Using ultra-poor-friendly language
The poorer and ultra poor may often consist of historically excluded ethnic groups, like Particularly Vulnerable Tribal Groups (PVTGs). A consistent field observation has been the inability of Baigas (the PVTGs of the area I work in) to properly understand Hindi, which most other non-Baigas can understand.

The Baiga youth are more comfortable with Hindi due to migration, but women, adults, and older people struggle. This became clear when I stayed in a Baiga hamlet. Communicating was difficult. Visiting non-PVTG areas made this contrast sharper.
Hindi may suffice for the majority, but not for meaningful participation from ultra-poor groups. Community cadres speak local languages, but professionals often don’t. On learning some Chhattisgarhi, I interacted better with Baiga families. Language learning and switching to more friendly languages helped mainstream ultra-poor Baigas into participatory approaches..
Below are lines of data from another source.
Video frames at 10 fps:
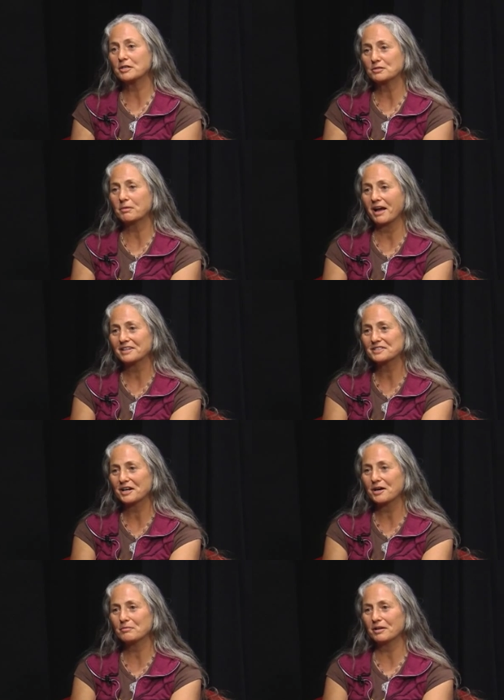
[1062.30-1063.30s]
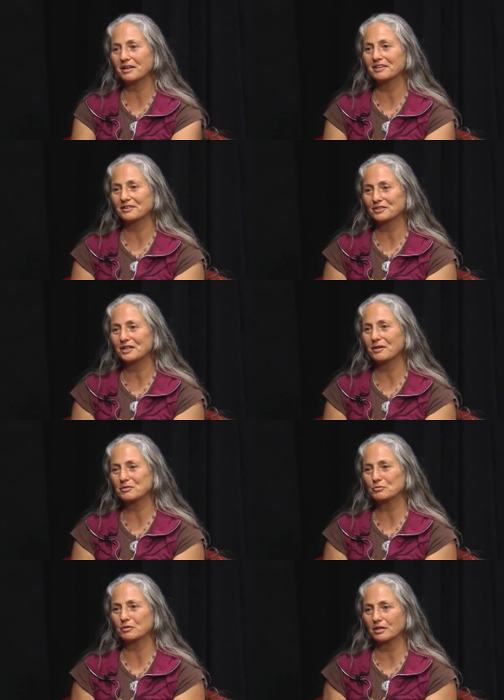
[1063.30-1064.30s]
it's past time, but I think the time
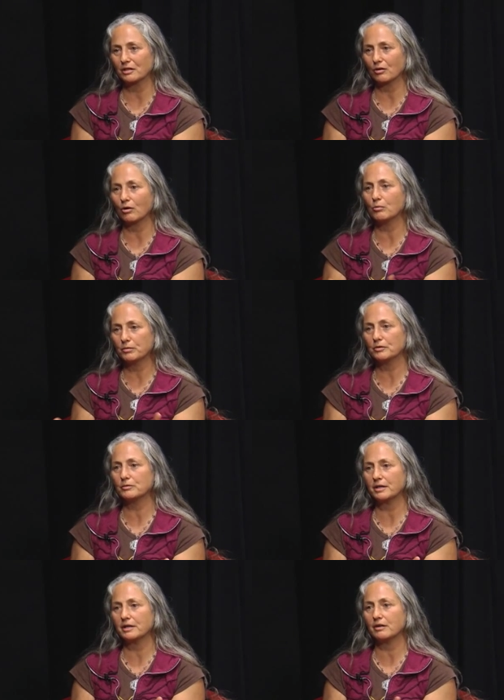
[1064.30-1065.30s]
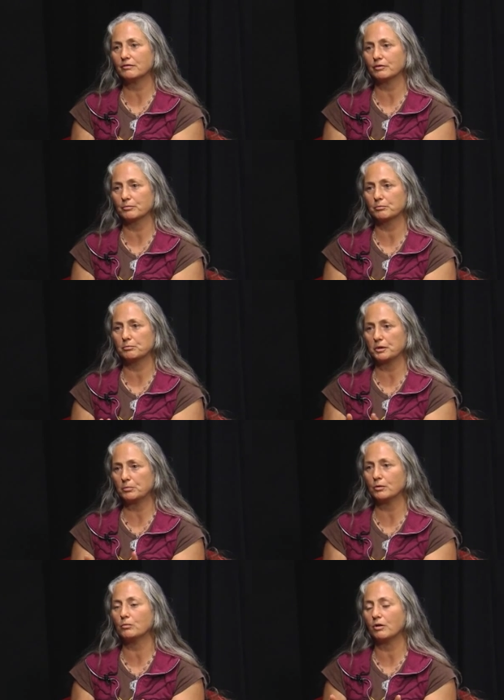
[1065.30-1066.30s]
is really open right now for
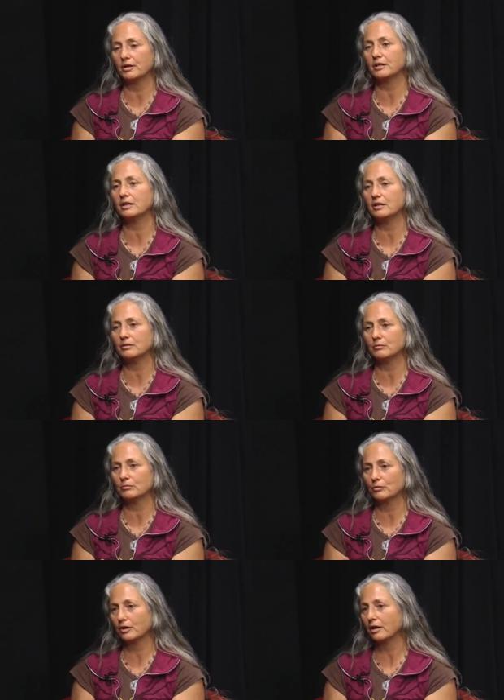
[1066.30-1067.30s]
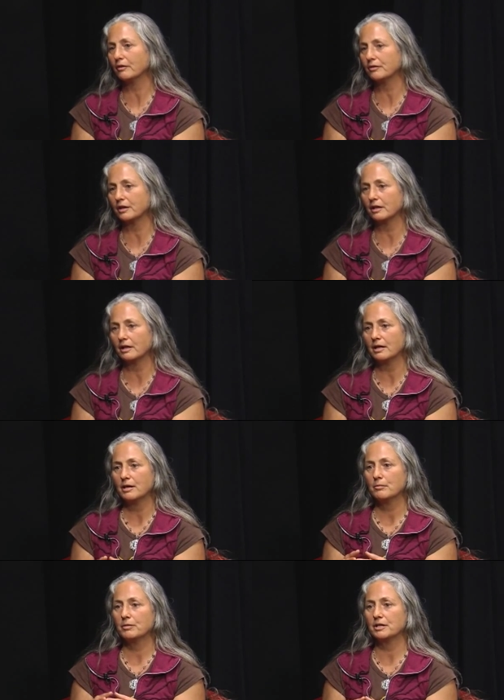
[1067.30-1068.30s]
people want to eat more healthy,
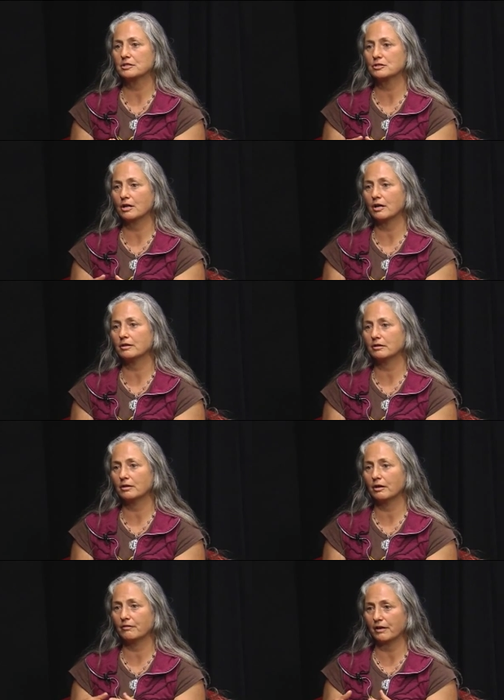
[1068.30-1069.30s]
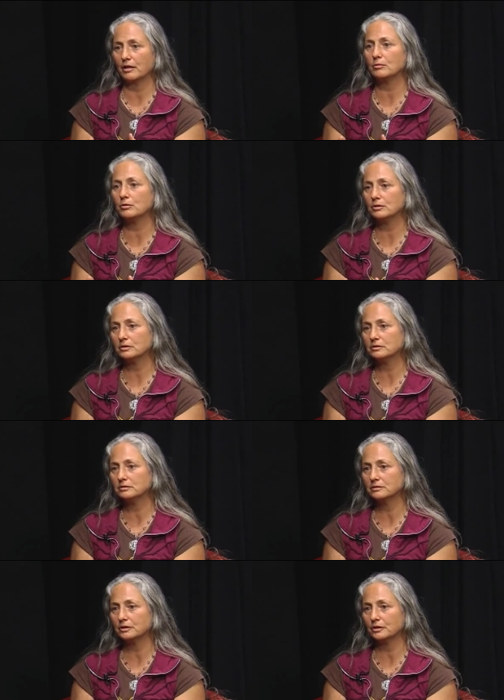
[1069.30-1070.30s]
but it's not available,
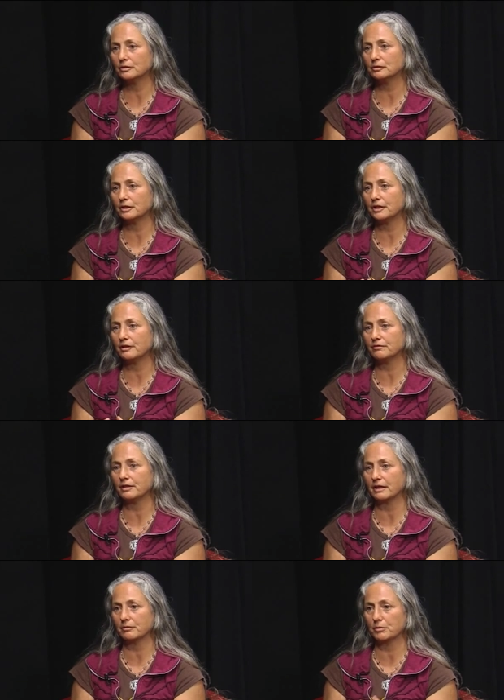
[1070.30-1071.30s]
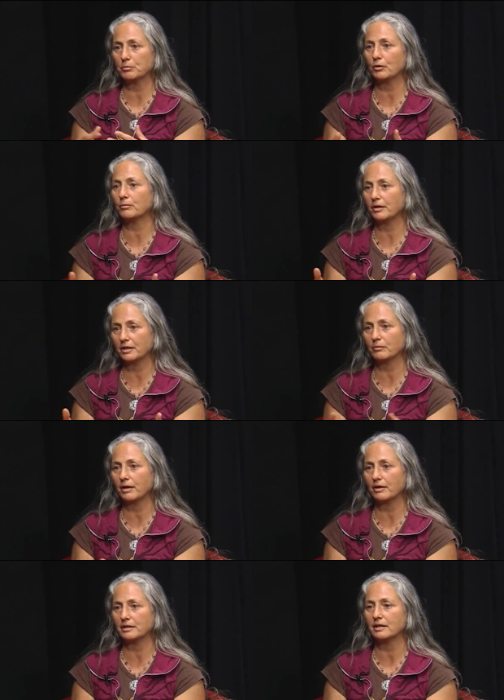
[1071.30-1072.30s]
you know, enough. Like people are running
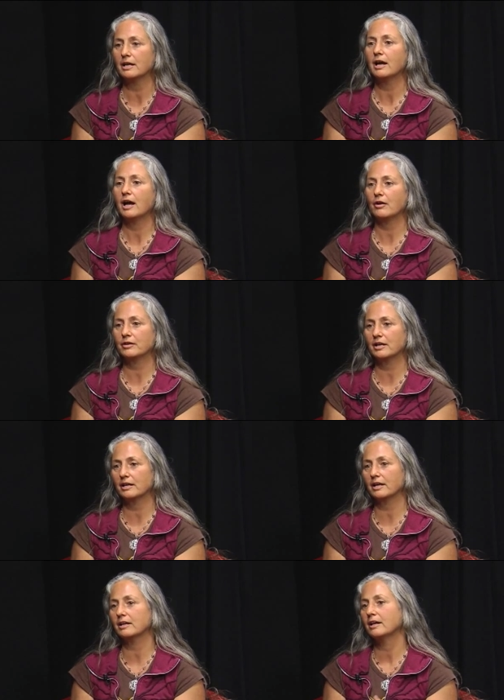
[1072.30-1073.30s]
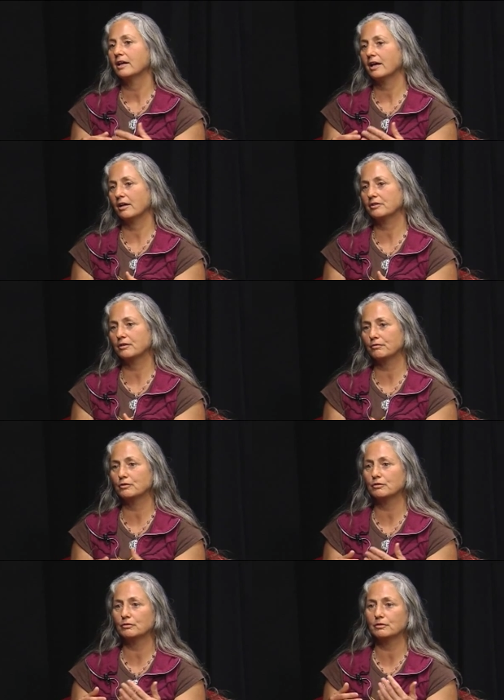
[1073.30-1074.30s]
around and how can I get healthy
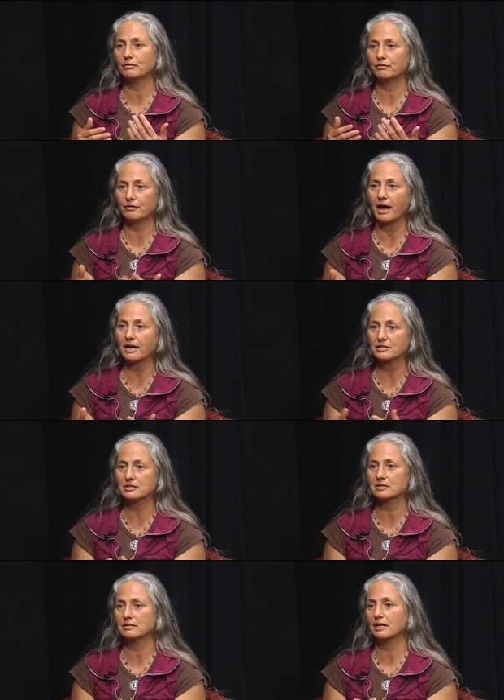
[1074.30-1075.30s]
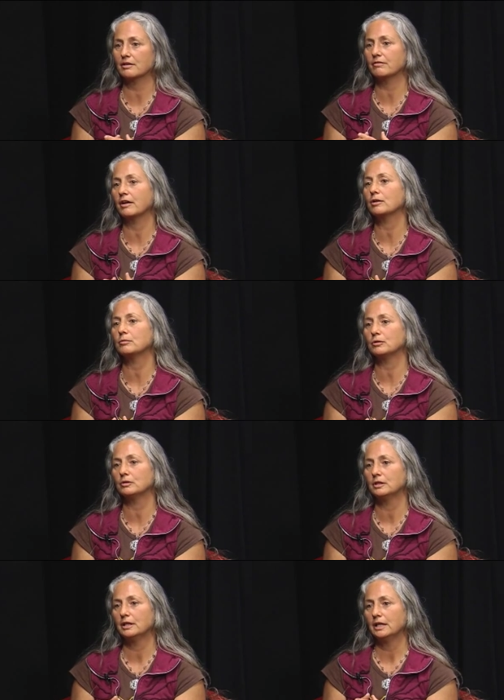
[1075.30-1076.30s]
food fast and
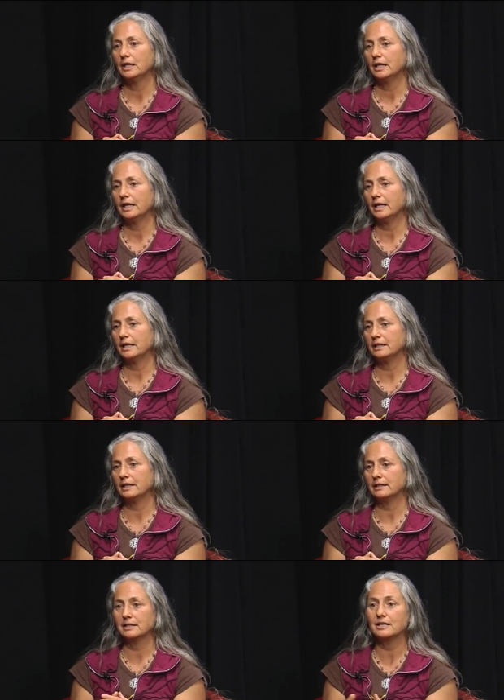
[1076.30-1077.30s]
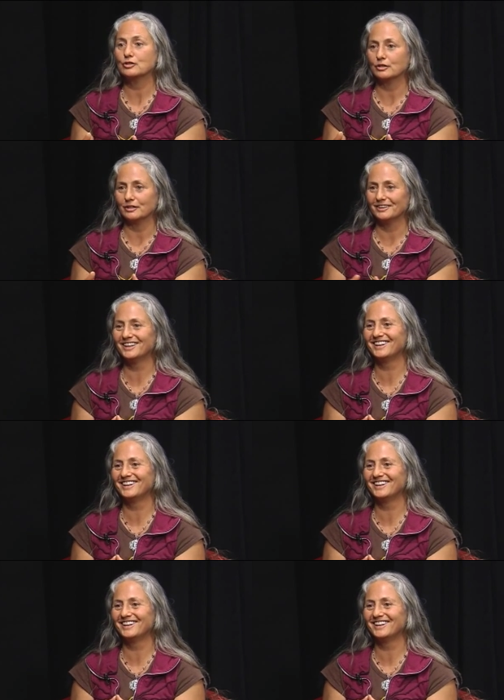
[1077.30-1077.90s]
available and that tastes good?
Working with those who are last and left behind is difficult, but if special attention and energy are directed towards changing our ways of working, it is possible to include them meaningfully in the development narrative.
Also read: Social audit empowers Odisha’s rural poor
The lead image on top shows members of the Baiga tribe, a Particularly Vulnerable Tribal Group, working at a kiln. Such spots, where poorer and ultra-poor people have already gathered, are valuable for mobilisation. (Photo by Sattava Vasavada Sengupta)
Sattva is a development professional currently working with PRADAN. He loves reading and writing about issues of power, gender and poverty, and tries addressing them through his work as a practitioner.